_DIRECTIONS FOR THIS TASK_: Copy the listing below exactly, but skip the pictures.

* * * * * * *

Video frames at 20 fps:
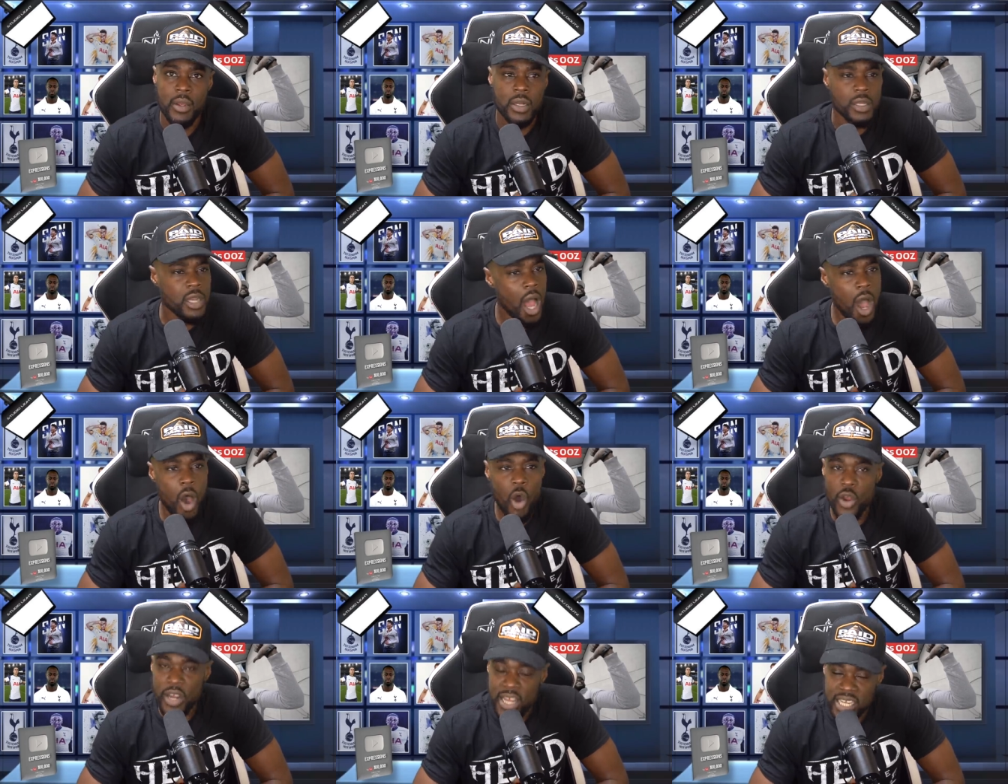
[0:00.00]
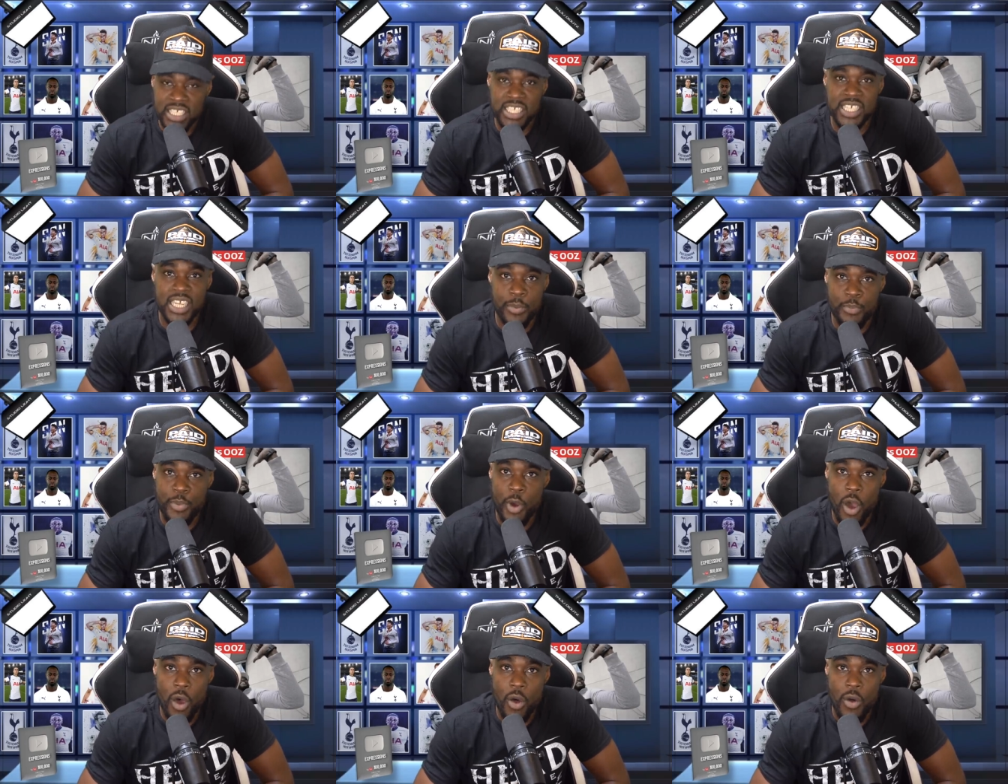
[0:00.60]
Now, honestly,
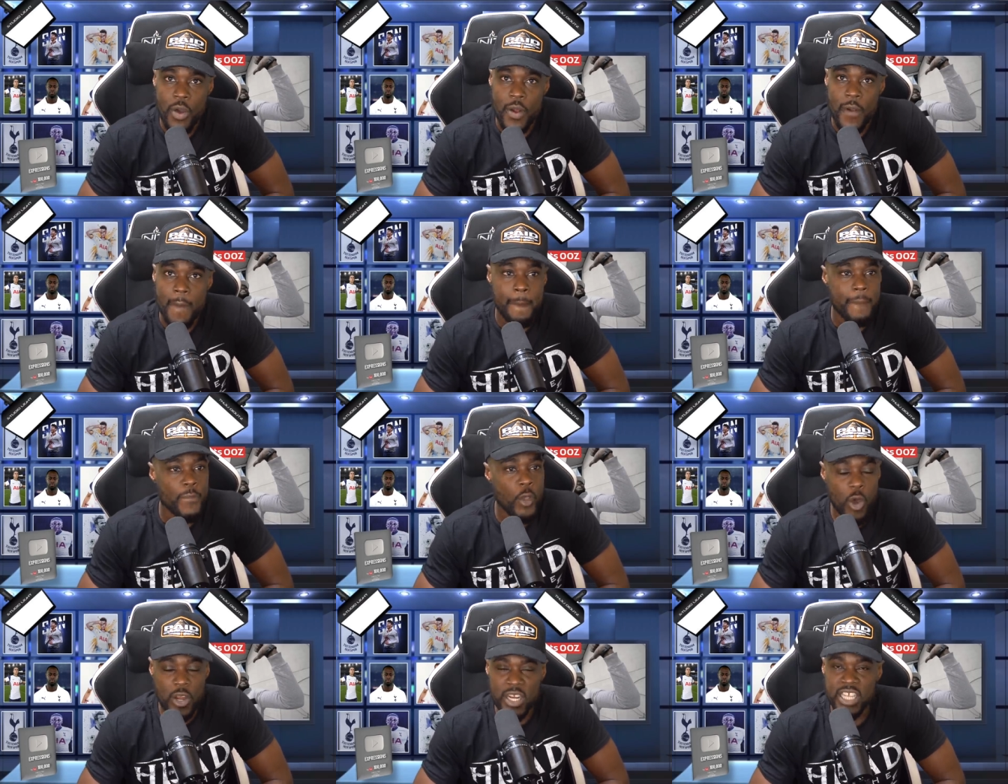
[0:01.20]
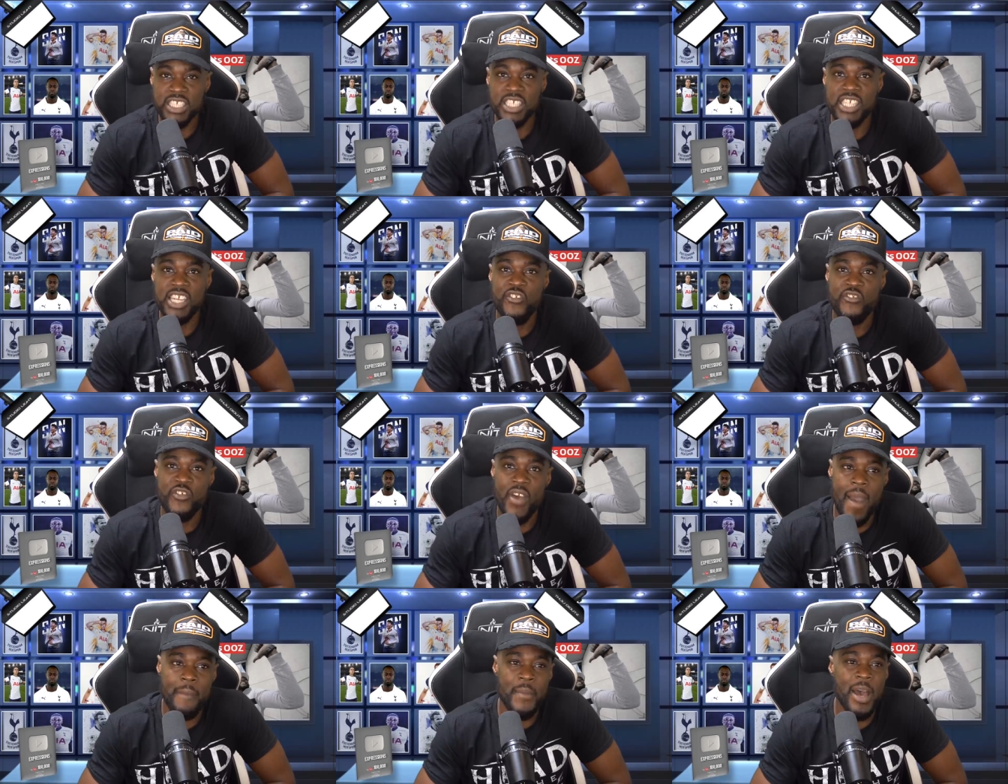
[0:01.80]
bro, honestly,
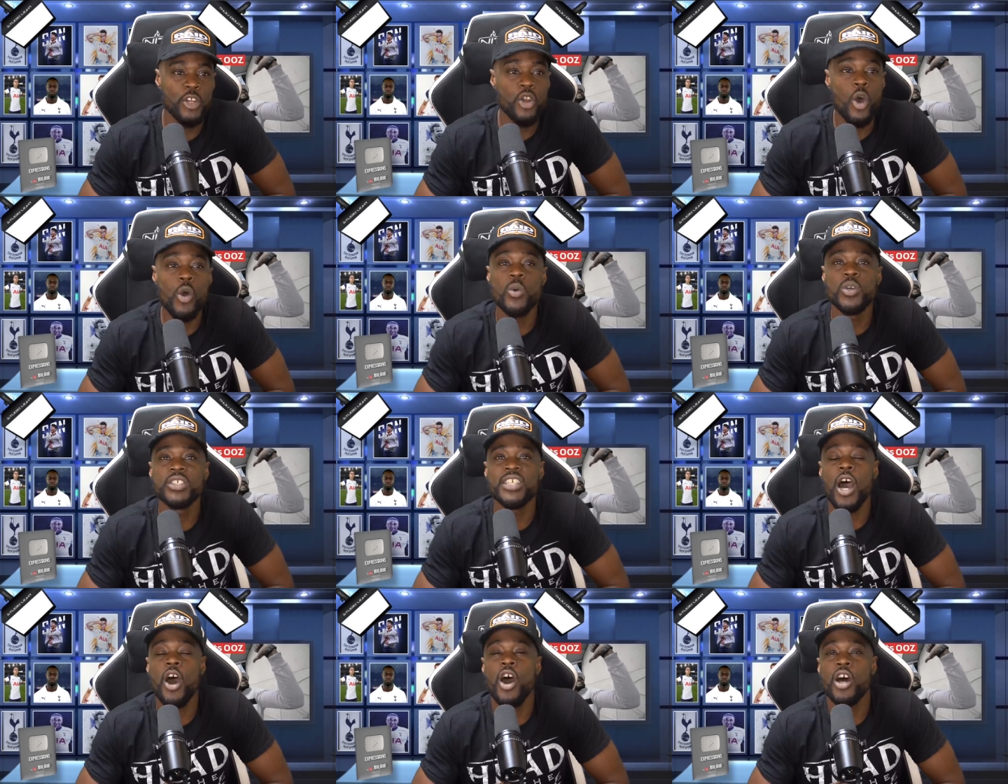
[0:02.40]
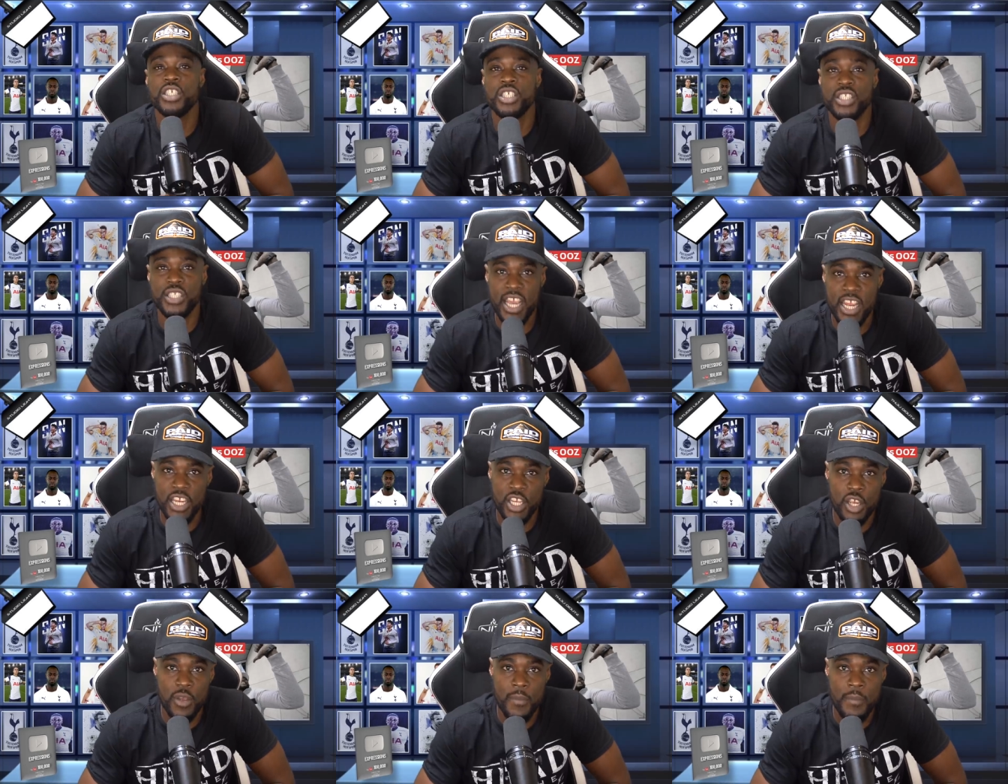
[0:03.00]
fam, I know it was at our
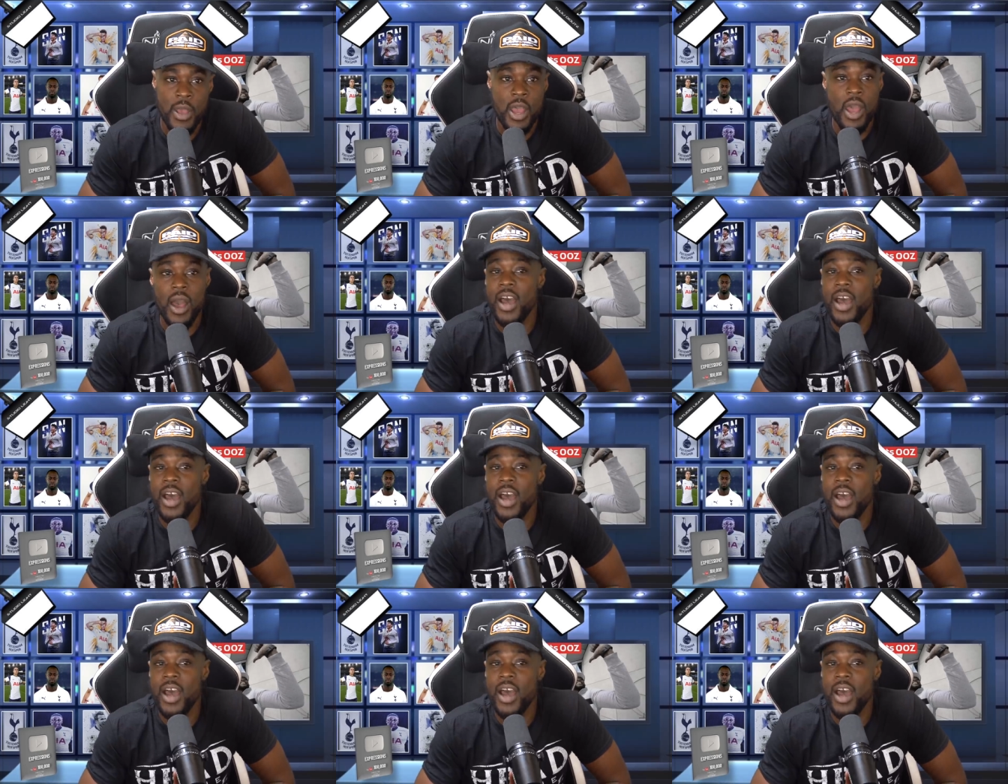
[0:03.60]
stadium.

* * * * * * *

_ANSWER FOR THE TASK_:
Video frames at 20 fps:
[0:00.00]
[0:00.60]
Now, honestly,
[0:01.20]
[0:01.80]
bro, honestly,
[0:02.40]
[0:03.00]
fam, I know it was at our
[0:03.60]
stadium.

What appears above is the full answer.